_WHAT THIS TASK INVOLVES_
In the answer, each line must appear exactly as in the records, and no picture may appear.

[Collected data]
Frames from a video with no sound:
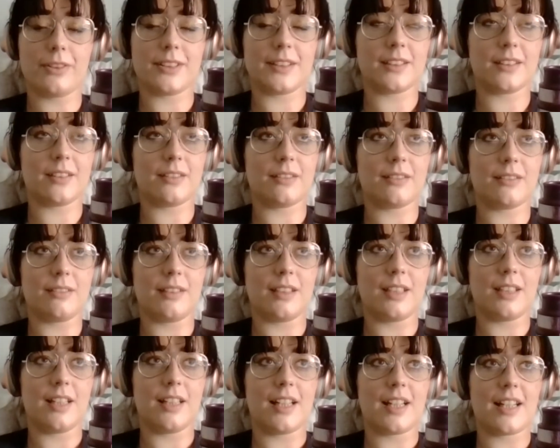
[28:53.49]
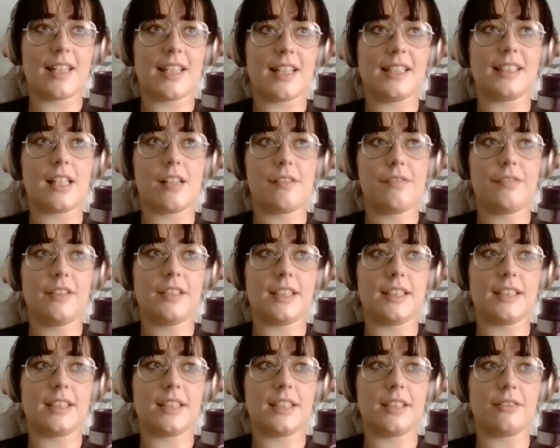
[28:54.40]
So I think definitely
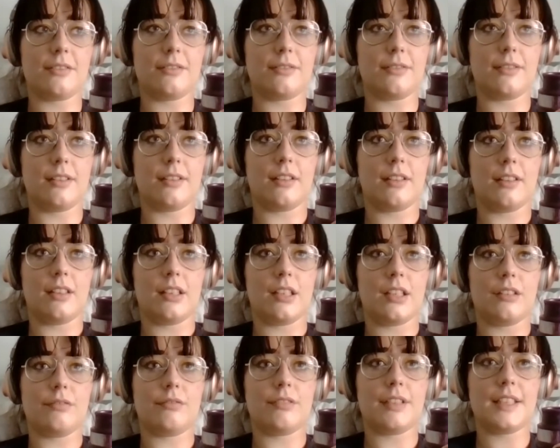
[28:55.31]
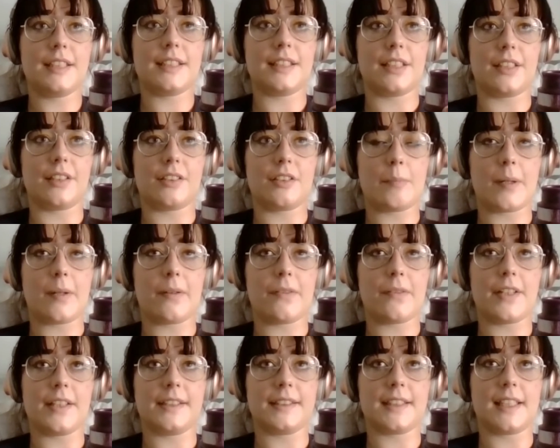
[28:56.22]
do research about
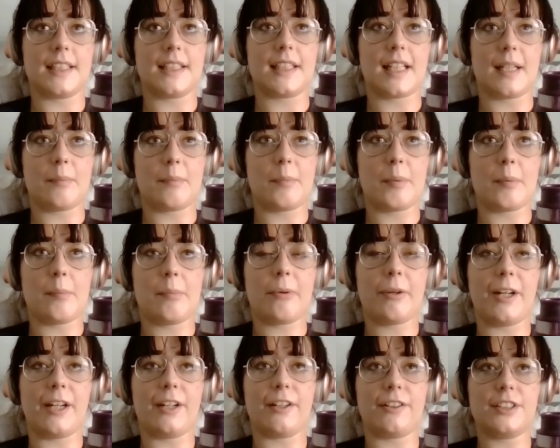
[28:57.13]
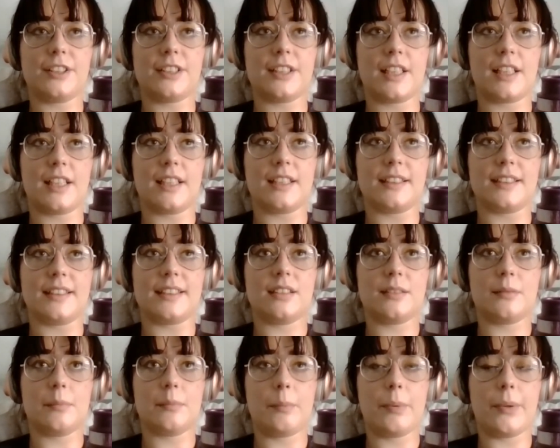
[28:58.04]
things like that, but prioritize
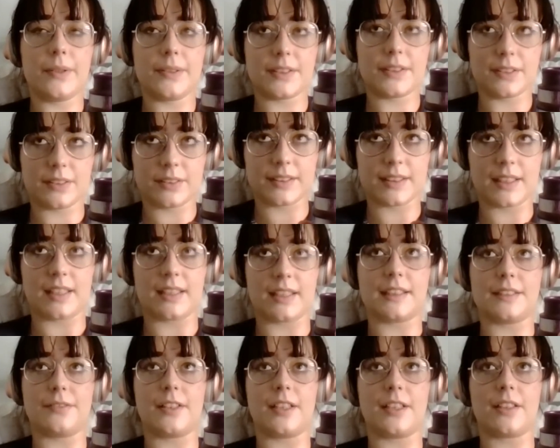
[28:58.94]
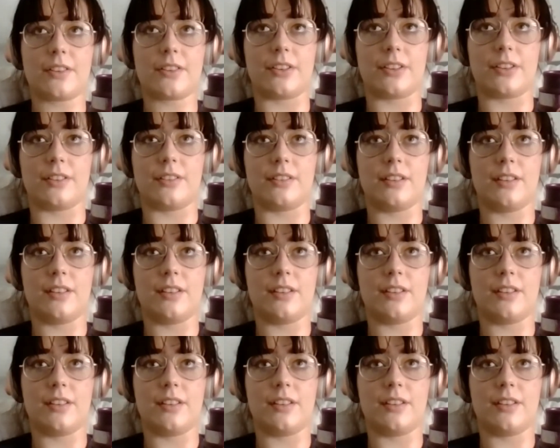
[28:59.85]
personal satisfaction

_RESPONSE AREA_
Frames from a video with no sound:
[28:53.49]
[28:54.40]
So I think definitely
[28:55.31]
[28:56.22]
do research about
[28:57.13]
[28:58.04]
things like that, but prioritize
[28:58.94]
[28:59.85]
personal satisfaction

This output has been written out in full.